A sintonia entre o rumo e as ações de um partido oscila conforme a capacidade das lideranças em conciliar os fundamentos da ideologia com os desafios da atualidade. Contudo, os princípios fundamentais de um partido devem ser uma âncora identitária para os militantes - uma âncora que deixou de existir no PSD.

Ao final de um percurso, devemos sempre recordar o motivo pelo qual começámos. Filiei-me há quase 20 anos no PSD(Madeira) para tentar democratizar a estrutura, mesmo que de forma modesta. Foi na JSD que concorri contra um elemento jardinista, apesar de saber que todas as fichas estavam do outro lado. Apoiei o processo de renovação interna que culminou com a vitória de Miguel Albuquerque. Tive o privilégio de servir como deputada à Assembleia da República entre 2015 e 2019 - sempre fiel aos princípios fundamentais social-democratas, autonomistas e ao meu imperativo moral. Em 2024 apresentei uma moção ao congresso do PSD-Madeira para excluir a possibilidade do PSD de encetar colaborações com a extrema-direita. É por todos esses mesmos motivos que hoje me é impossível continuar num partido que se descaracteriza da sua matriz social-democrata.

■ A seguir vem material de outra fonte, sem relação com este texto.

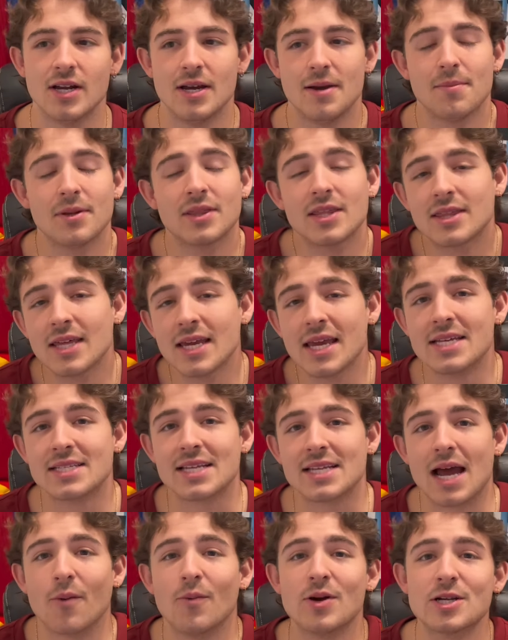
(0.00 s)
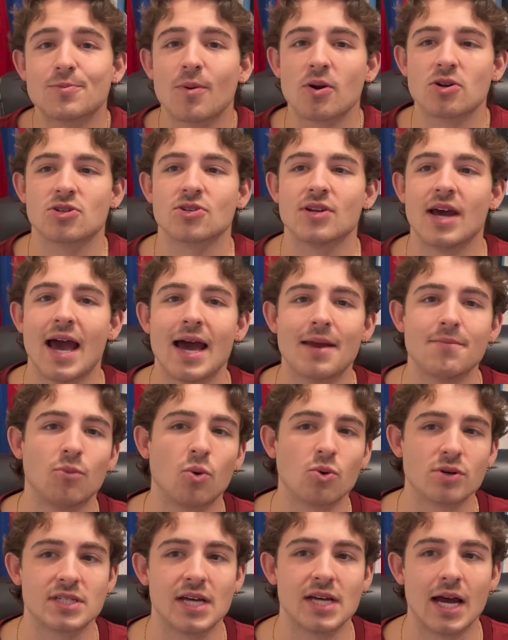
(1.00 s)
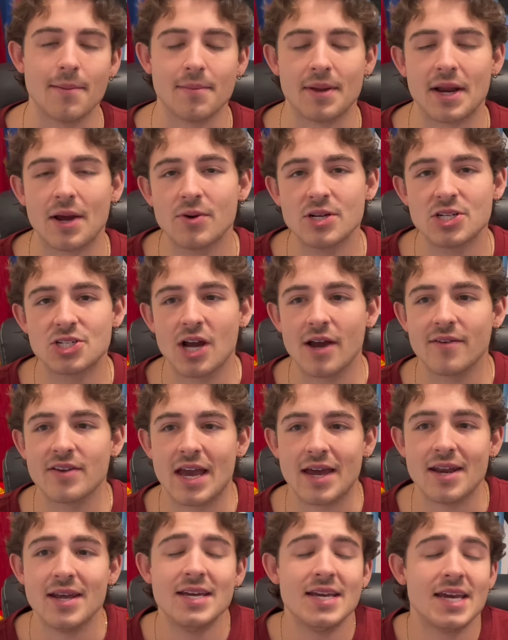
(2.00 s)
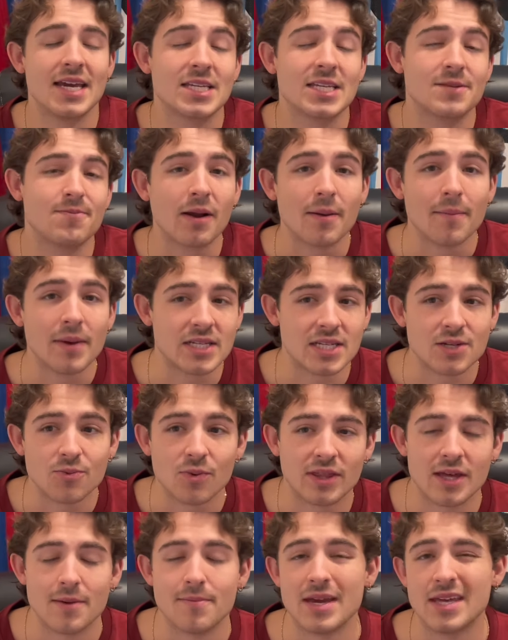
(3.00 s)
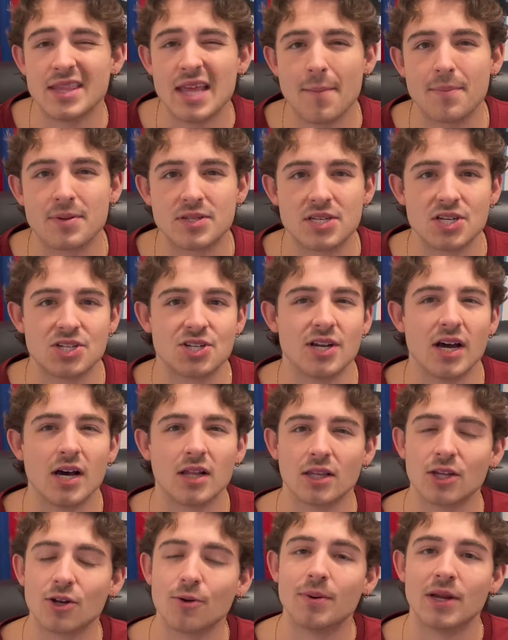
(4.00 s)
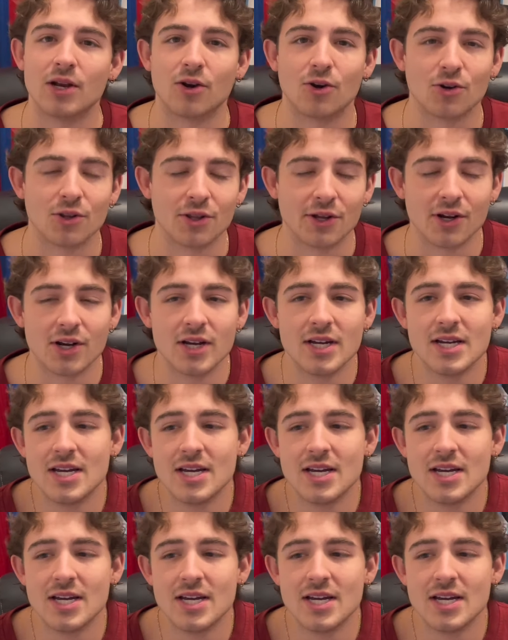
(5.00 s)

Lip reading: But the thing is, I wish Barcelona had more time, and I wish Xavi had experimented with him in that position a little bit earlier,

Torna-se impossível continuar a pertencer a um partido que, para sobreviver à dura aritmética parlamentar, está disposto a pactuar com a extrema-direita, cavalgando populismos e confundindo política de imigração com a lei da nacionalidade. Um partido que, em vez de sanar as feridas entre diferentes grupos sociais - originadas nos duros anos da Troika - incita essas divergências, ao querer reabrir a caixa de Pandora da lei da greve. Um partido cuja memória de Sá Carneiro é recurso meramente decorativo, para citações em discursos, mas sem intenção de implementá-la.

É impossível permanecer militante de um partido que baseou toda uma campanha para as eleições legislativas na fabricação de uma dicotomia entre fazedores versus bloqueadores, questionando as mais básicas exigências de maior transparência no exercício de cargos públicos. Recusar documentação sob o pretexto de “deixar os políticos trabalhar”, vilipendiar atos eleitorais e o normal funcionamento da democracia - isso é um filme que já se assistiu noutras latitudes, mas não se esperava de uma estrutura nacional.

É impossível fechar os olhos às ausências de pluralismo, de respeito democrático e de tolerância especialmente numa região de Portugal: a Madeira. Em 2015, o PSD prometeu reformar o sistema político regional, criar diálogo e abertura democrática depois do longo período de “pensamento único” do anterior líder regional. No entanto, passados dez anos, constatamos uma confrangedora persistência da intolerância: desde a forma como foram saneados apoiantes de listas concorrentes internas, até o mais recente episódio de profundo e abjeto desrespeito pela casa da Democracia Regional por parte de um governante do governo regional, oficialmente tolerado e justificado.

Quando a crítica e o debate plural - conquistas de Abril - se tornam “delitos de opinião”, quem sai prejudicado é o desenvolvimento democrático de uma região, de um país, de um partido. Quando nem a nível nacional existe uma acendalha de esperança que retire o PSD do monocromatismo de pensamento, é preciso agir em conformidade com a própria consciência.

Assim, entre os vínculos a princípios humanistas e democráticos, e o vínculo partidário ao PSD, escolho, naturalmente, os primeiros.